Yeah, I watch Gossip Girl...gotta see what Chuck is wearing! But like a few other folks have said, it is disturbing that birth control is never seen or discussed. And this is true for most shows. I think it definitely reinforces a belief that you're not supposed to talk about these things, when the opposite is true.
I am, of course, not for abstinence only education or shaming those who are sexually active. I also think sex on tv has its place, especially realistic responsible sex, but I am personally sick of the saturation of programs with sex. I work with kids and preteens and a ton of them are watching these shows and absorbing everything like a sponge. Not to mention that more attention is paid to putting something sexy in every episode instead of delivering a strong plot line. It is becoming increasingly difficult for parents to make sure their kids are watching shows that are appropriate for them, and really, there aren't that many. That is why I think having a good open dialogue with kids and sex ed are so important.
I think parents really play a part in how teens react to these shows.
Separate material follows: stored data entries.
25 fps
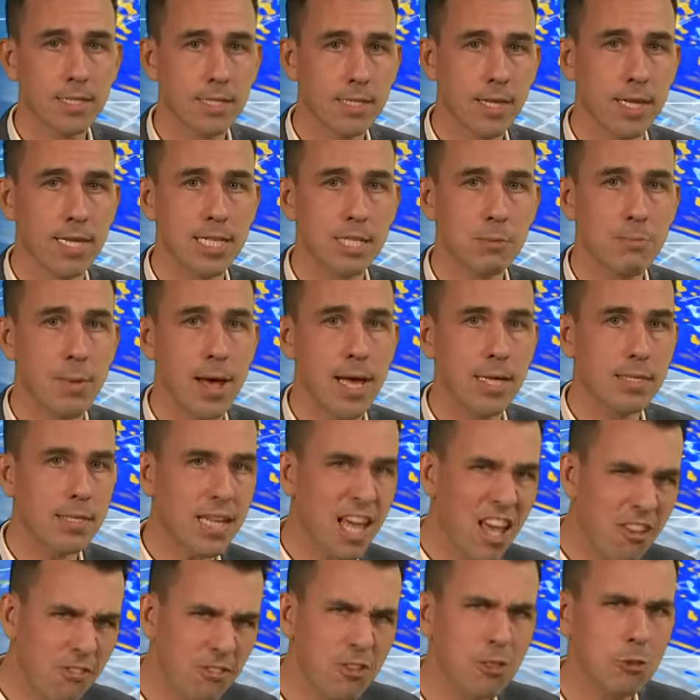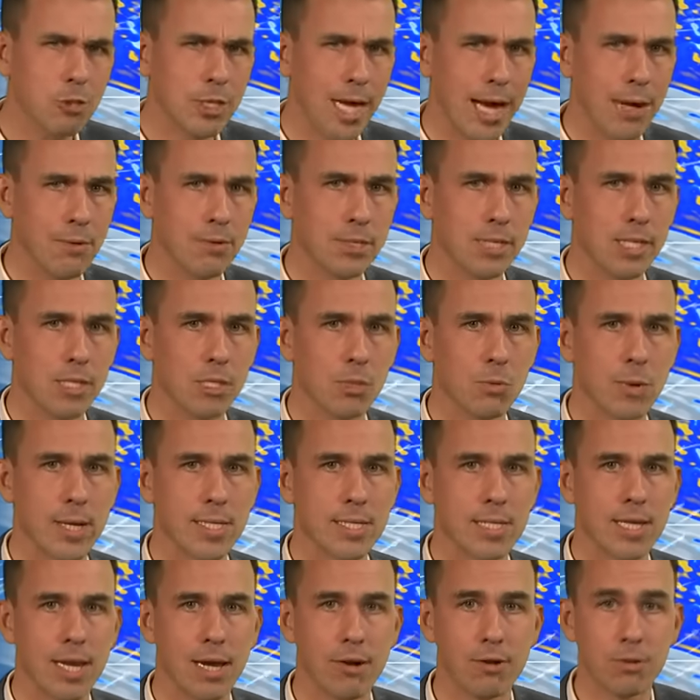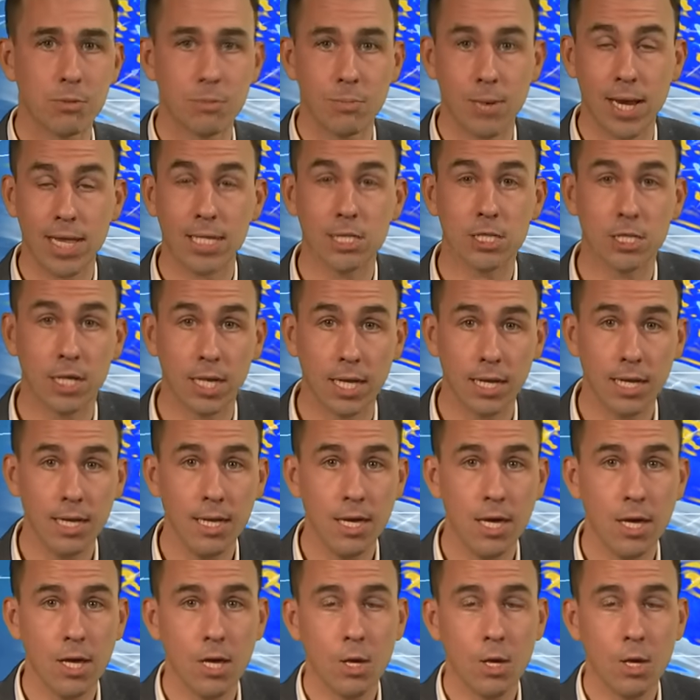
Sunny spells, a few showers into western areas, but actually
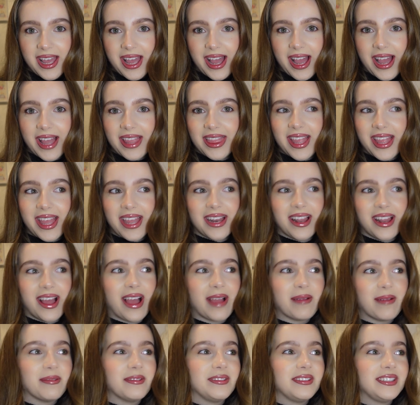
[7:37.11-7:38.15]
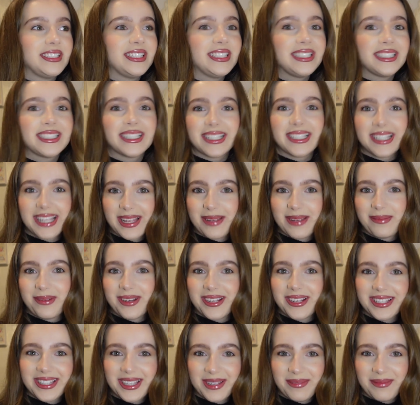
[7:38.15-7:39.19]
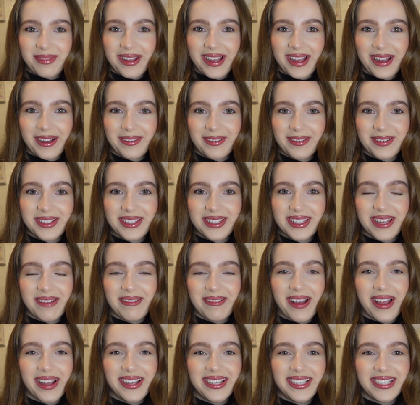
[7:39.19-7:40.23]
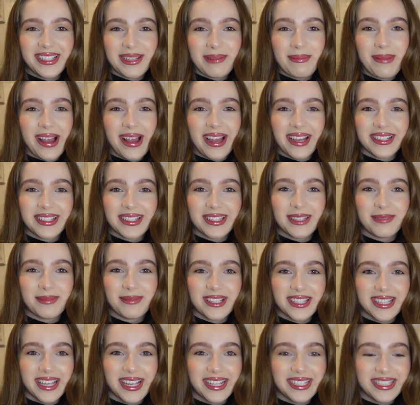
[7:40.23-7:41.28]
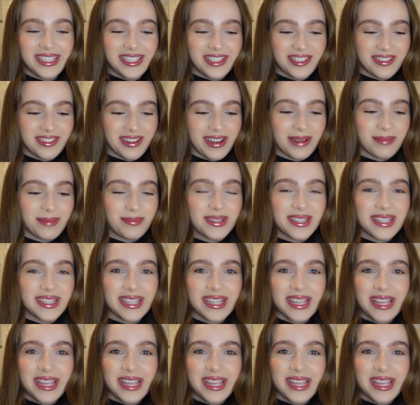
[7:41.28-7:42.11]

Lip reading: And then I will need to celebrate somehow, so I need to plan some exciting trips.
My mom used to watch shows that had "sexy" elements to them when I was a child, but she'd always make a comment like "they are too young" or "they need to use protection." I ended up losing my virginity at 17, and I'm 20 and *gasp* have never been pregnant.
Also, my cousin's friend got pregnant at 16 and my dad made time to talk to me about it. But I was never told to simply not have sex until married by my parents, it was always "when you're ready and with someone you love."
I read the report instead of the study, which is limiting of course. But my reaction was:
So teenagers who are more interested in sex than their peers watch more television shows that depict sexual situations. And teenagers who show this manifestation of sexual interest get pregnant more often than their peers who are less interested. This is surprising how?
Now that Barack Obama has been elected President, do you think abstinence-only education programs, like the ones Valerie Huber believes we need, will begin to die? Do you believe comprehensive sexual education programs will begin to take their place and that more schools will use these programs? Or do you think Barack being elected will have less of an effect, i.e. red states will continue to try to push abstinence while blue states do the opposite?
This is why I recommend Degrassi: The Next Generation(even though it's been going downhill this past season). Throughout the course of the show there has been 3 characters get pregnant, 2 STI storylines, and many mentions of contraceptives. Manny got pregnant in season 3 and had an abortion, Liberty was pregnant in season 5 and gave her baby up for adoption, we were introduced to Mia who had a two year old daughter in season 6 and Emma had a pregnancy scare that same year. In season 4 there was an outbreak of gonerrah due to kids having random oral sex. Darcy got claymidia in season 7 after being drug raped.